Only the lines from the one containing "(129.09 s to 129.89 s)" to the end of the data below belong in the answer, each repeated exactly; no pictures.

---*---

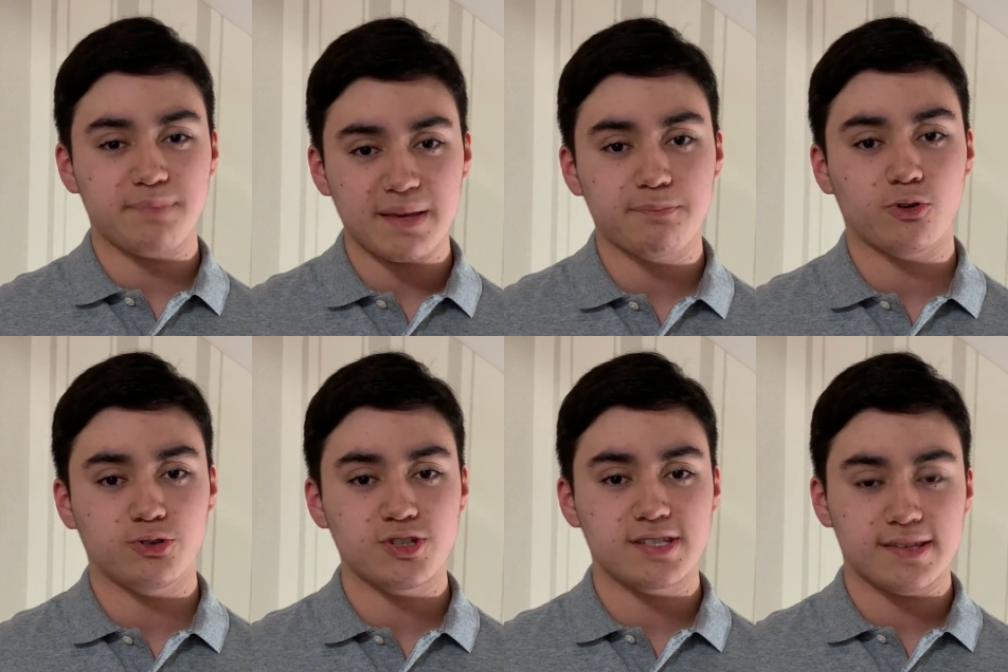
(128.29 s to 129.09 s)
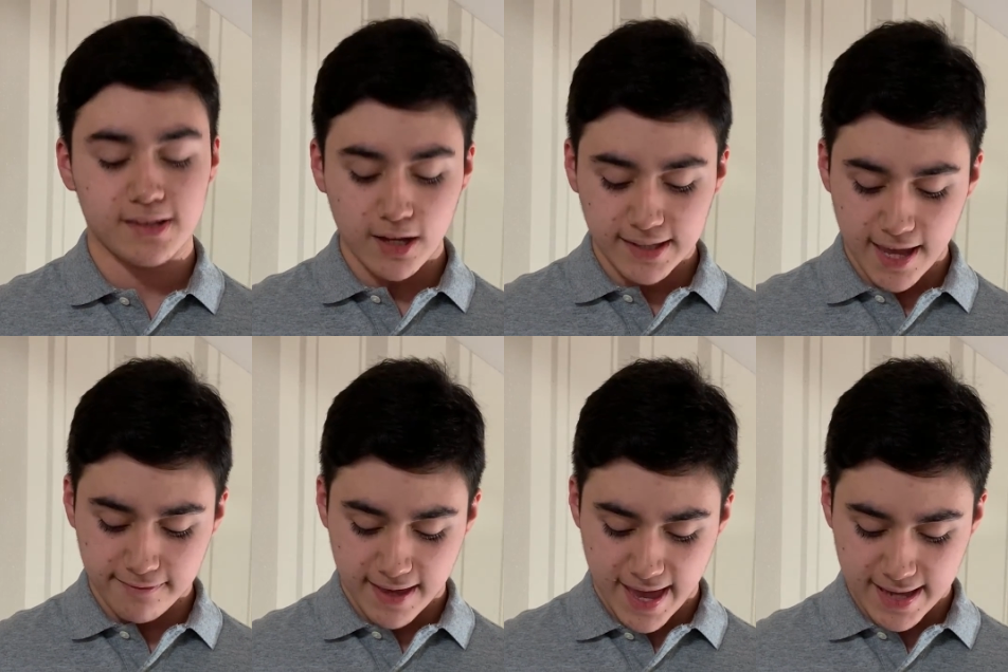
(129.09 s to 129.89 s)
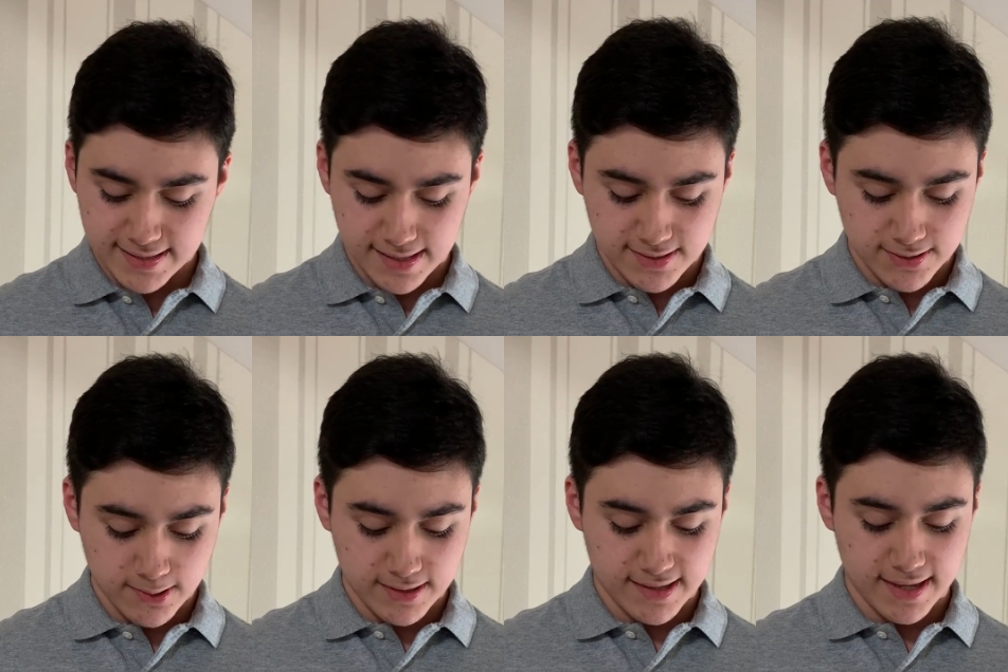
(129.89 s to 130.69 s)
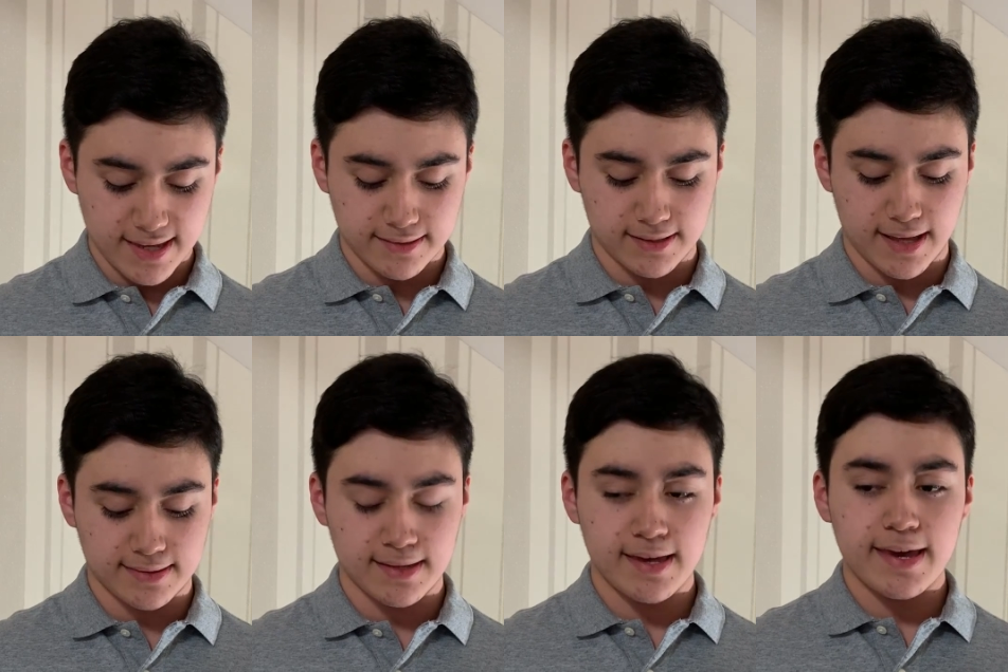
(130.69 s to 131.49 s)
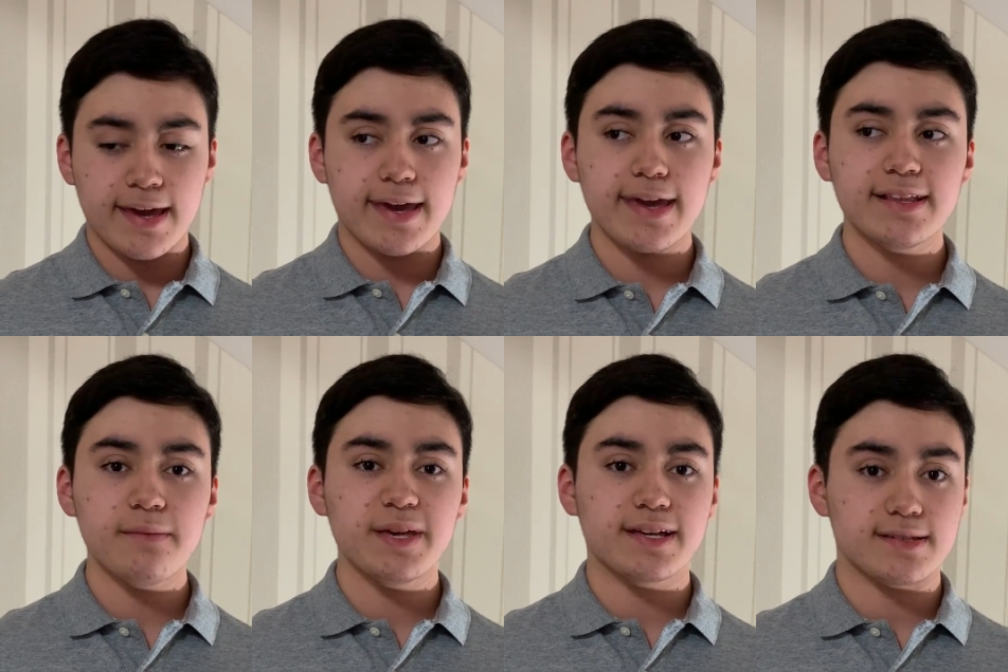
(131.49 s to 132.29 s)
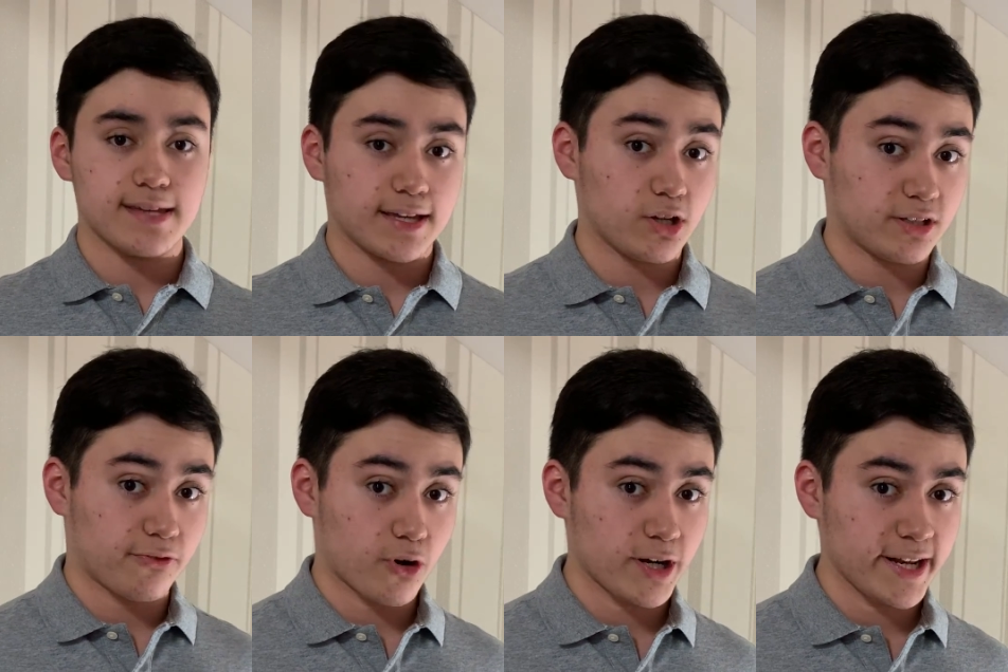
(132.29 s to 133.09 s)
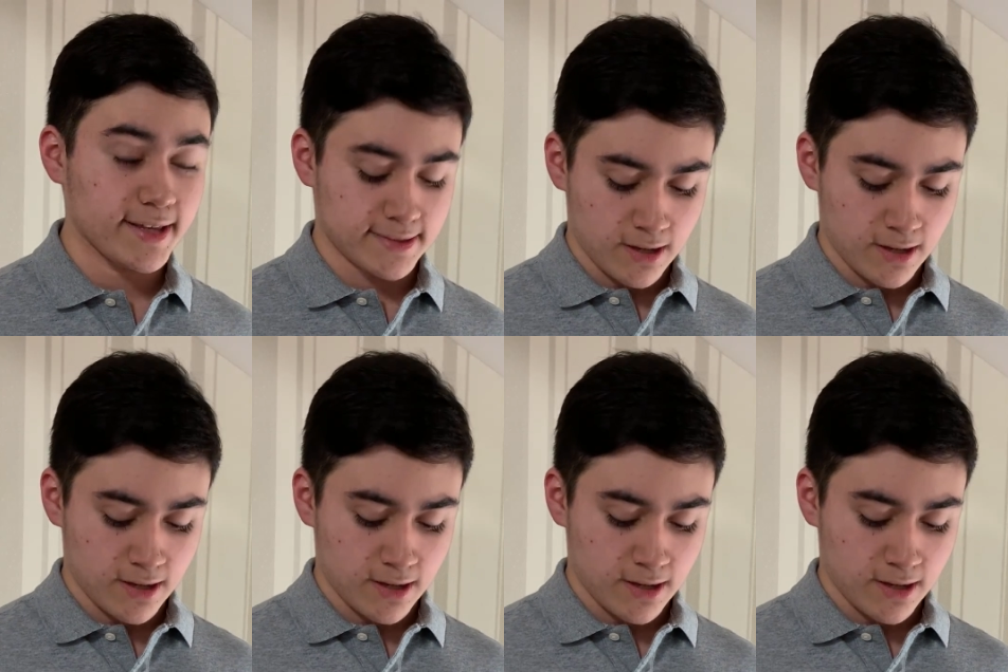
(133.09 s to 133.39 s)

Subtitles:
people do not have access to the internet, either because they cannot afford it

---*---

Response:
(129.09 s to 129.89 s)
(129.89 s to 130.69 s)
(130.69 s to 131.49 s)
(131.49 s to 132.29 s)
(132.29 s to 133.09 s)
(133.09 s to 133.39 s)

Subtitles:
people do not have access to the internet, either because they cannot afford it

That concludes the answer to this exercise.